Aktive Platte

Die aktive Platte ist eine herausnehmbare Zahnspange für einen Kiefer. Sie wurde in den 20er Jahren des letzten Jahrhunderts erdacht, und in den folgenden Jahren vor allem von A.M. Schwarz verbessert. Die aktive Platte besteht aus einem Plastikkörper, Halteelementen aus Draht und aktiven Elementen wie Federn und Schrauben. Mit aktiven Platten sind, wie generell mit herausnehmbaren Apparaten, nur sehr wenige Zahnbewegungen möglich, so dass sie sich nur für eingeschränkte Behandlungsaufgaben eignen. Noch weiter eingeschränkt wird ihr Einsatz, weil die Apparate mehr als 15 Stunden am Tag getragen werden müssten, um eine gute Wirkung zu erzielen. Tatsächlich haben Tragezeitstudien jedoch ergeben, dass Kinder diese Apparate nicht mehr als 10 Stunden tragen, so dass die aktive Platte als Behandlungsmittel fairerweise nicht mehr in Frage kommt.

Die aktive Platte ist deshalb eine obsolete, also veraltete Zahnspange. Sämtliche Behandlungsaufgaben können mit festsitzenden Apparaturen besser, schneller und für die Patienten komfortabler ausgeführt werden. Dazu kommt, dass Behandlungen mit aktiven Platten trotz all ihrer Nachteile auch noch teurer sind, als Behandlungen mit festsitzenden Apparaten. Die Verwendung der aktiven Platte erfordert jedoch vom Arzt wenig Wissen und handwerkliches Geschick. Aus diesem Grund und da die Kieferorthopäden unter dem deutschen Honorarsystem mit herausnehmbaren Zahnspangen mehr Gewinn erwirtschaften können als mit festsitzenden, sind die aktiven Platten bei den Behandlern sehr beliebt.

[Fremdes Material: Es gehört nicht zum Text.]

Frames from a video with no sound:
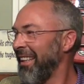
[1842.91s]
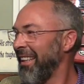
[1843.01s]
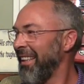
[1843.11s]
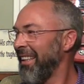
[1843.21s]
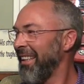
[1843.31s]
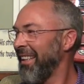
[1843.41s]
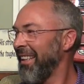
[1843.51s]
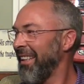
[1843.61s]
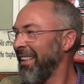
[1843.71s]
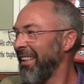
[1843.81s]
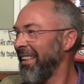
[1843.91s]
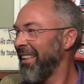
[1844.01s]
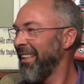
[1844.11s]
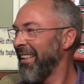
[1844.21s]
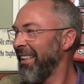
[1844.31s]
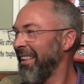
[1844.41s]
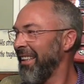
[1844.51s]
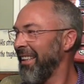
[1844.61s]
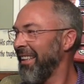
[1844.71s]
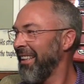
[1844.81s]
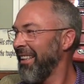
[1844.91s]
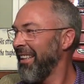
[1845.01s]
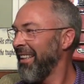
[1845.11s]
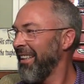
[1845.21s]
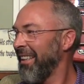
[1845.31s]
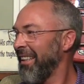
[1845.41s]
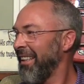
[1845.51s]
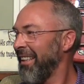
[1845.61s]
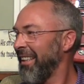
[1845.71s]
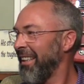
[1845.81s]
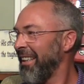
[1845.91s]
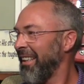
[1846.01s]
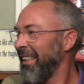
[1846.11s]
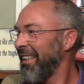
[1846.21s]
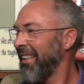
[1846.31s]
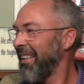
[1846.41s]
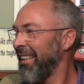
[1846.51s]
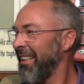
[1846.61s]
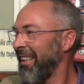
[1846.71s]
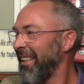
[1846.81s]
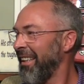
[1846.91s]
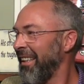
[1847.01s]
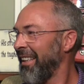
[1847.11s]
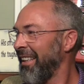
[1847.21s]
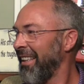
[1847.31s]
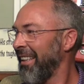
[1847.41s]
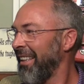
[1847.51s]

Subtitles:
(not speaking)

Die Begeisterung der kleinen Patienten für ihre aktiven Platten hält dagegen in der Regel nicht lange an. Nach einigen Wochen wird die Platte in der Regel nur noch in der Hosentasche getragen und sollte dann besser passive Platte genannt werden!

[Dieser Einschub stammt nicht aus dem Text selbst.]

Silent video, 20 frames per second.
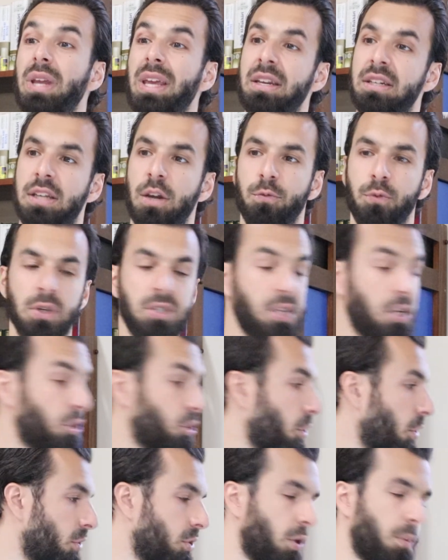indifference and
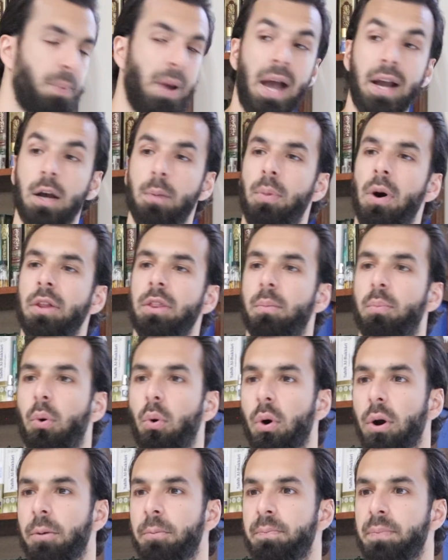turned your back upon the
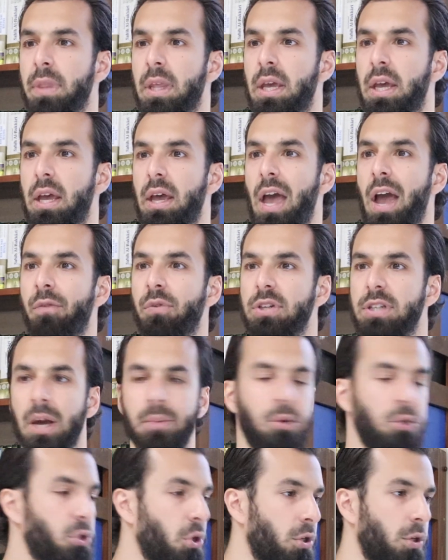poor. Every
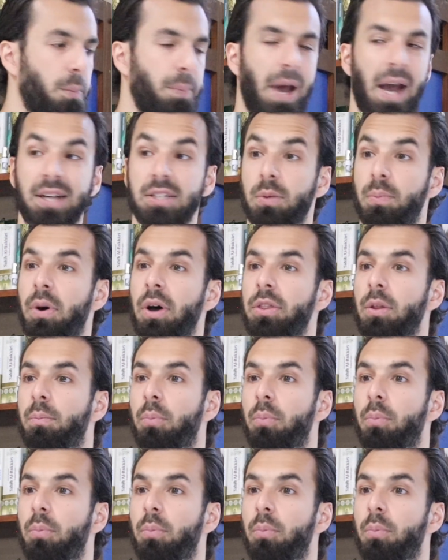time you turn your backs upon the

Tip für Eltern: achten Sie bei der Auswahl eines Kieferorthopäden darauf, wie stark auf der Webseite die Behandlung mit aktiven Platten und anderen herausnehmbaren Zahnspangen betont wird. Wird der Darstellung der herausnehmbarer Apparate viel Text und Bild gewidmet, liegt der Verdacht nahe, dass hier ineffizient gearbeitet wird – zum Schaden Ihres Kindes!